Stored items
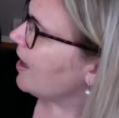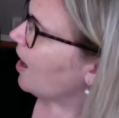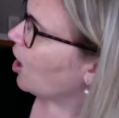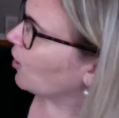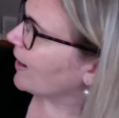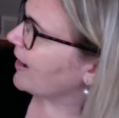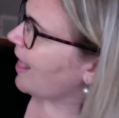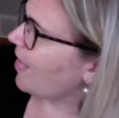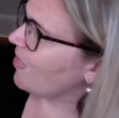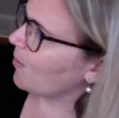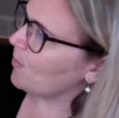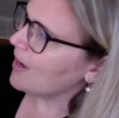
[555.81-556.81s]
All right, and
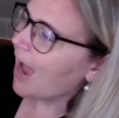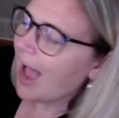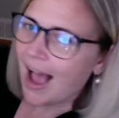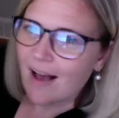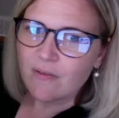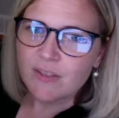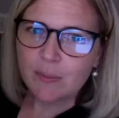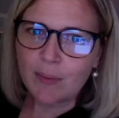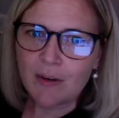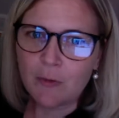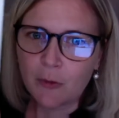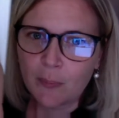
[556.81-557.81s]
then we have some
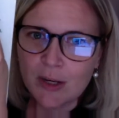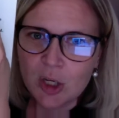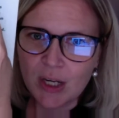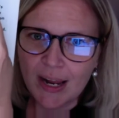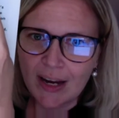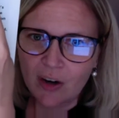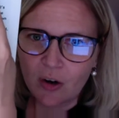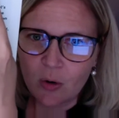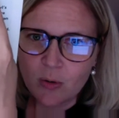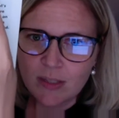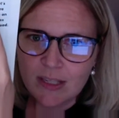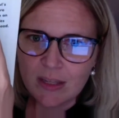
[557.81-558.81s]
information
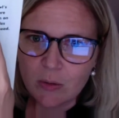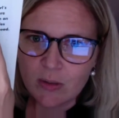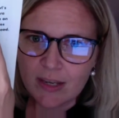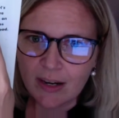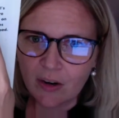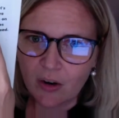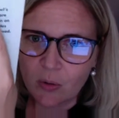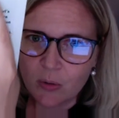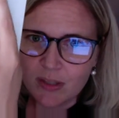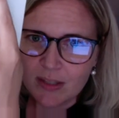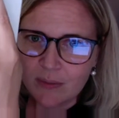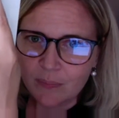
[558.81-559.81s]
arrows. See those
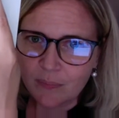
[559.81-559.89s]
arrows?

▸ **Work item**: A word-for-word repetition of the data above, without pictures, is the expected answer.

▸ **Result below**:
[555.81-556.81s]
All right, and
[556.81-557.81s]
then we have some
[557.81-558.81s]
information
[558.81-559.81s]
arrows. See those
[559.81-559.89s]
arrows?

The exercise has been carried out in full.